## Requirement
Filter the records, keeping every line that has the string "Verbatim".

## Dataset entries
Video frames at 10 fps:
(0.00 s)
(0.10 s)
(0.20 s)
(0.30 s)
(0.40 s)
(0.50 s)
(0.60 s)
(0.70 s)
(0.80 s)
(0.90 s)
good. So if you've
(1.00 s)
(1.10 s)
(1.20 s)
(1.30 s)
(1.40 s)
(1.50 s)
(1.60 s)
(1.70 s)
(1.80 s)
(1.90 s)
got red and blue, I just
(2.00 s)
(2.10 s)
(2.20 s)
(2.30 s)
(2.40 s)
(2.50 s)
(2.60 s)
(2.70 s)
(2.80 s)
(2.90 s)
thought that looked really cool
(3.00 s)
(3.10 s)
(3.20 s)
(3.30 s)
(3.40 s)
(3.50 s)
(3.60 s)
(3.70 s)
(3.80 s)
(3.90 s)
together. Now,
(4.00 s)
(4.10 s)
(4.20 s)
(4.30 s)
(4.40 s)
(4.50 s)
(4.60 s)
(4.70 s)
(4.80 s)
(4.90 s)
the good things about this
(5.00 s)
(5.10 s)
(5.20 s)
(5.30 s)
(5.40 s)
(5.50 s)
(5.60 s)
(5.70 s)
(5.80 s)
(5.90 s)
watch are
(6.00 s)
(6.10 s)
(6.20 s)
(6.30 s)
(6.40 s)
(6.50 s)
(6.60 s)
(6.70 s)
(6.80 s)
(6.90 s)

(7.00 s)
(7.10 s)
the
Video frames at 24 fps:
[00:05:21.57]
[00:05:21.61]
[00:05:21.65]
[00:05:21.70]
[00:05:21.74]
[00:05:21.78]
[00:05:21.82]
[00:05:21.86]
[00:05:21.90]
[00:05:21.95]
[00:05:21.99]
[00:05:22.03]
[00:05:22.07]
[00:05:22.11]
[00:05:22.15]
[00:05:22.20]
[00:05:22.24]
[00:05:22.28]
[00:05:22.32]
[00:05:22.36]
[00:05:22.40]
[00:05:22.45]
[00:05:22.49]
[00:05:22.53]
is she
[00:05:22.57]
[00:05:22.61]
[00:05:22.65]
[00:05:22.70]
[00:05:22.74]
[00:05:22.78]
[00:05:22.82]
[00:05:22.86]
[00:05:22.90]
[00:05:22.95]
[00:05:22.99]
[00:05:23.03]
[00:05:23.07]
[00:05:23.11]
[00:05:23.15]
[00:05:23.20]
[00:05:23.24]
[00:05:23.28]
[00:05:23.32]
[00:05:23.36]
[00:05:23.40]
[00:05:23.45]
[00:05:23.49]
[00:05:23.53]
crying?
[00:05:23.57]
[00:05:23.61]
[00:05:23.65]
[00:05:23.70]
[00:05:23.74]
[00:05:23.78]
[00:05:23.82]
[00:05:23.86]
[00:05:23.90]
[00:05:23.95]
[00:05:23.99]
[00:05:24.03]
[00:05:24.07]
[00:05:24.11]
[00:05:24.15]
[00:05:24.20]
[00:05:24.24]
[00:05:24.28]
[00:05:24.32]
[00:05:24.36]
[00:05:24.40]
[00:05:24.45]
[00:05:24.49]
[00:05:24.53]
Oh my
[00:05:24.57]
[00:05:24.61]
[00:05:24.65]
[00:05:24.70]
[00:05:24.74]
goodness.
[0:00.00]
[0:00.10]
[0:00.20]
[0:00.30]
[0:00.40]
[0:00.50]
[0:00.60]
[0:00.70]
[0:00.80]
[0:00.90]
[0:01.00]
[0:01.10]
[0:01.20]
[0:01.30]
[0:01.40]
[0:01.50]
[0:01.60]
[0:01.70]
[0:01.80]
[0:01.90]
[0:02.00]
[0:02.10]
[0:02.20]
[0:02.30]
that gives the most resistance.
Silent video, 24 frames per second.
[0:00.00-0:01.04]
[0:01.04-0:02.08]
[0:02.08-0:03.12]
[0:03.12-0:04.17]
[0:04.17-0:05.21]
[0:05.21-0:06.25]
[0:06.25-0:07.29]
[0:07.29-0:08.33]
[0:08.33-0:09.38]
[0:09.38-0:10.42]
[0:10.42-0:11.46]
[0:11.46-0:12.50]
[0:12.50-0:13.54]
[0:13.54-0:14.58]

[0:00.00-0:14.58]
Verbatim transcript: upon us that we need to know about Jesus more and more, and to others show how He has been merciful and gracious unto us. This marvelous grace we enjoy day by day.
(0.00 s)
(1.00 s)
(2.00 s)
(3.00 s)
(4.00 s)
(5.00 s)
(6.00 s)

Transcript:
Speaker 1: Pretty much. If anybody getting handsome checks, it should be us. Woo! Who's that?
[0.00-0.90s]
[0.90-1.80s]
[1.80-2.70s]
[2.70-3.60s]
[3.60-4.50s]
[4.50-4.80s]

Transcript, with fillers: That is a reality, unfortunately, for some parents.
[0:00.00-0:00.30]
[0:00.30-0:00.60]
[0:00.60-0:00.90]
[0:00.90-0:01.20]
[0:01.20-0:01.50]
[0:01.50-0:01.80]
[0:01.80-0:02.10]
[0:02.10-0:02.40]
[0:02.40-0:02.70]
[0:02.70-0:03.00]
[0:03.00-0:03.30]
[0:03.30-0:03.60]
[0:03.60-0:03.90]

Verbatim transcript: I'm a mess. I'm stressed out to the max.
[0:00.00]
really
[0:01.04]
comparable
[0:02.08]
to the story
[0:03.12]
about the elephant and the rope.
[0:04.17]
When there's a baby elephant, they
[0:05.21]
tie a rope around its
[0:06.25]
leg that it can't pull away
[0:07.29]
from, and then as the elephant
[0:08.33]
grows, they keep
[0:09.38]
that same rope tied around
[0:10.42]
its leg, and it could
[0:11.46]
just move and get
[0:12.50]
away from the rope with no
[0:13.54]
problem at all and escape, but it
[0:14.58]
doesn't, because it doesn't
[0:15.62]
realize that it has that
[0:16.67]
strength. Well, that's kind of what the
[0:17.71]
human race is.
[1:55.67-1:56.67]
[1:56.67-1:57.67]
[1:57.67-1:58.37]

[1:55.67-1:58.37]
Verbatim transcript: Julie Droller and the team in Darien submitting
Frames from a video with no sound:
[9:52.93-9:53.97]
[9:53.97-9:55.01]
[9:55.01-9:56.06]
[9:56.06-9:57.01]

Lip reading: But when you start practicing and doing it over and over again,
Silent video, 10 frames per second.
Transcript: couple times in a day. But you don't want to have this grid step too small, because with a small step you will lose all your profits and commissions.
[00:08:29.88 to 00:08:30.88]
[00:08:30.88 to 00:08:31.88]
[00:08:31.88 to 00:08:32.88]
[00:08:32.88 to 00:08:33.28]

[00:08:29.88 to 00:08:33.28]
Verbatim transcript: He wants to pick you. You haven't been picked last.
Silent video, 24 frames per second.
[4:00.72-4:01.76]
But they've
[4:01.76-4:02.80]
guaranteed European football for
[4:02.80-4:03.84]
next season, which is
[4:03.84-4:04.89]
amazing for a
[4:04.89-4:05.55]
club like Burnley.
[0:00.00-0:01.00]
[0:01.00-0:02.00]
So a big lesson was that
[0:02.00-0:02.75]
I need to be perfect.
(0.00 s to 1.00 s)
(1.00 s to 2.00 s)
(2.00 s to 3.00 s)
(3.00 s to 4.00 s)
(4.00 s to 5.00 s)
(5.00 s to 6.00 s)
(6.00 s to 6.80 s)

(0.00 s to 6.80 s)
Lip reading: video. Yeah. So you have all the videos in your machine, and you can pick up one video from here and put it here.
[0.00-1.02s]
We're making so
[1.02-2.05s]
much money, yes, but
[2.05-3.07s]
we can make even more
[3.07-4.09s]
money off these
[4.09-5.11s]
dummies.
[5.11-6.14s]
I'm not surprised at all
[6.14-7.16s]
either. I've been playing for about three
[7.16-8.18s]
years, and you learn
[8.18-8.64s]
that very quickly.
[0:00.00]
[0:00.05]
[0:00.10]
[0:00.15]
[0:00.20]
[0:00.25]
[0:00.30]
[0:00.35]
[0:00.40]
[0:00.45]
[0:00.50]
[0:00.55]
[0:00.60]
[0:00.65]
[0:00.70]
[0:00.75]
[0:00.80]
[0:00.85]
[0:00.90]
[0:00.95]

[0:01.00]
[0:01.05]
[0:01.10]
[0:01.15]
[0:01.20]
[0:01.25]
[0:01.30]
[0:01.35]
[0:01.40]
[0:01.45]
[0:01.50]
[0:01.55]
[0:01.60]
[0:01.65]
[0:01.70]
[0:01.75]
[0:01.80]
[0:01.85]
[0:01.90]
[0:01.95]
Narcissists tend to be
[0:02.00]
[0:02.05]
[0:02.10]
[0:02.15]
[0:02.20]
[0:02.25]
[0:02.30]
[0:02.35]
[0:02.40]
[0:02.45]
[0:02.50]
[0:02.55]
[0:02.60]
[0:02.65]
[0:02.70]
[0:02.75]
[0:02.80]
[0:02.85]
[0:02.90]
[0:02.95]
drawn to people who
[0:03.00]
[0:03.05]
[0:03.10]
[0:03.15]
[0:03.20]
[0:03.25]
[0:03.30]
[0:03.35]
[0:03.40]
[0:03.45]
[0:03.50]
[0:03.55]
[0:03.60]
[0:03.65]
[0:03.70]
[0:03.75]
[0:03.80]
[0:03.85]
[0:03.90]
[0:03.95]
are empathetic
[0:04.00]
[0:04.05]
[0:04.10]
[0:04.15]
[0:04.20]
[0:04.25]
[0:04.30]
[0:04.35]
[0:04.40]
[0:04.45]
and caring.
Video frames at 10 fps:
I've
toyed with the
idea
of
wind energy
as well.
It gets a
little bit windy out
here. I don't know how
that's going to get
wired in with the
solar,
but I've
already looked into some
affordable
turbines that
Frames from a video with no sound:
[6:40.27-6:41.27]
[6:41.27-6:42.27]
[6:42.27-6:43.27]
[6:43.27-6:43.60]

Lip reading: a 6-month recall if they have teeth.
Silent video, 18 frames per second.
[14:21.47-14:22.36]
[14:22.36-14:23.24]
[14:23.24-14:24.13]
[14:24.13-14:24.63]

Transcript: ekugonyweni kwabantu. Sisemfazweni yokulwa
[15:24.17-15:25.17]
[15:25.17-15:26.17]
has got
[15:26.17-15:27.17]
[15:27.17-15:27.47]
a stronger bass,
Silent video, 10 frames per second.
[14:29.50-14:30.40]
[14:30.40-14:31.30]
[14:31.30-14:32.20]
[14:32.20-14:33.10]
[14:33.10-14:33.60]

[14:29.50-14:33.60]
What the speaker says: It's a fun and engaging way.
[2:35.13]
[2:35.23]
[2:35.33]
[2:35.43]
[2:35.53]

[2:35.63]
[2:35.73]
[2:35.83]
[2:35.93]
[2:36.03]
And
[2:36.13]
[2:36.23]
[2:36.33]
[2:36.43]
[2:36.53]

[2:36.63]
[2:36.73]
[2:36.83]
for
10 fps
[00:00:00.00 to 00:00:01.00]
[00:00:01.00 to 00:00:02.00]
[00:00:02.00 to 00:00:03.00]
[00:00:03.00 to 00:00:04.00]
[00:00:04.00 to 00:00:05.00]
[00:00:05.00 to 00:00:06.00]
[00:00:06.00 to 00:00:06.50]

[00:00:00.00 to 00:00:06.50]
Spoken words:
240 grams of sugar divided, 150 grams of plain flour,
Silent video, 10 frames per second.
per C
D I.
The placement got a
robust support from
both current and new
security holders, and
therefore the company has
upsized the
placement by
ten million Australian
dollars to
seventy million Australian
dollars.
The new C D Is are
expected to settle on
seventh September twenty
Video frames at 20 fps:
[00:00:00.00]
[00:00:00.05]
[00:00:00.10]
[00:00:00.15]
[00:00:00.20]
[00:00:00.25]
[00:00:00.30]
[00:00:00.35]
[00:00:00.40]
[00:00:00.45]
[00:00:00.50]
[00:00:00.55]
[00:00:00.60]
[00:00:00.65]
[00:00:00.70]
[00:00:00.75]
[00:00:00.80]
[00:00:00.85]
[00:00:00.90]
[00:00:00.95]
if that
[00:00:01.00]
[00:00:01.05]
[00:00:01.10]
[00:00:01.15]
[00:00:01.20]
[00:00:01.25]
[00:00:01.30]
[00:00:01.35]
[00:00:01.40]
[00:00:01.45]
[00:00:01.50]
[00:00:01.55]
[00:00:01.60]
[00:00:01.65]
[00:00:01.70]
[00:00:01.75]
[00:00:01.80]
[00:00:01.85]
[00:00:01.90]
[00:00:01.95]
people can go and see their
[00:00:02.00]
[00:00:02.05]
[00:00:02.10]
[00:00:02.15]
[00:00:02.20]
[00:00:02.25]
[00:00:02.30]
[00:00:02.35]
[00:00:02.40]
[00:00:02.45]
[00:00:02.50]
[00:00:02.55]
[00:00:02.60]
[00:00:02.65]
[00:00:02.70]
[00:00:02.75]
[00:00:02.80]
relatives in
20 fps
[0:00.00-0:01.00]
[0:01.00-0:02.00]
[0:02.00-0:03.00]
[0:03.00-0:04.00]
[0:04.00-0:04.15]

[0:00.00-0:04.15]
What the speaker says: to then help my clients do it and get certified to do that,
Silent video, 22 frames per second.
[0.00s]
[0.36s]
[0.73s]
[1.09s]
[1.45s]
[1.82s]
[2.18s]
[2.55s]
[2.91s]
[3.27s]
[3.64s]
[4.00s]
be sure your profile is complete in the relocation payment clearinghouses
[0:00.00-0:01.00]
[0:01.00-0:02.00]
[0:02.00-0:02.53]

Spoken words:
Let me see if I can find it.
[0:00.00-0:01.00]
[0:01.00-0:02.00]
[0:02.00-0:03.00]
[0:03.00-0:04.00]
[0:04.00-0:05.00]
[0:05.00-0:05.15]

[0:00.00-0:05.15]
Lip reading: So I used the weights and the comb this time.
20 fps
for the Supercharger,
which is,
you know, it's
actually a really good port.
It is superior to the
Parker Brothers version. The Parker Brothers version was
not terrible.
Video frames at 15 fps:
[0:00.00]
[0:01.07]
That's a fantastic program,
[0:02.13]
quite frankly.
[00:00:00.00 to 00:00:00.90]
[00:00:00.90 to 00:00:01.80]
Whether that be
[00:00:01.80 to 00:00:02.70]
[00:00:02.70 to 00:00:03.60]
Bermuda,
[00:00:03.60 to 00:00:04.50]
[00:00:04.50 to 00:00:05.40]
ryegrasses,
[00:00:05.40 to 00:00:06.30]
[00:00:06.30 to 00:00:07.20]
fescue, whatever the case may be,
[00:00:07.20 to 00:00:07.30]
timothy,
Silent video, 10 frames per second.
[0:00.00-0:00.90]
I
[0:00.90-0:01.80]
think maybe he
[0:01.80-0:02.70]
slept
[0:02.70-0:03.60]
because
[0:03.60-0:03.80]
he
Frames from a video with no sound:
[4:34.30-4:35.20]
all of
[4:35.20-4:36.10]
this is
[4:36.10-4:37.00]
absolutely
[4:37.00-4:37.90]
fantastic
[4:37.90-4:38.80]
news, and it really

## Written answer
Verbatim transcript: upon us that we need to know about Jesus more and more, and to others show how He has been merciful and gracious unto us. This marvelous grace we enjoy day by day.
Verbatim transcript: I'm a mess. I'm stressed out to the max.
Verbatim transcript: Julie Droller and the team in Darien submitting
Verbatim transcript: He wants to pick you. You haven't been picked last.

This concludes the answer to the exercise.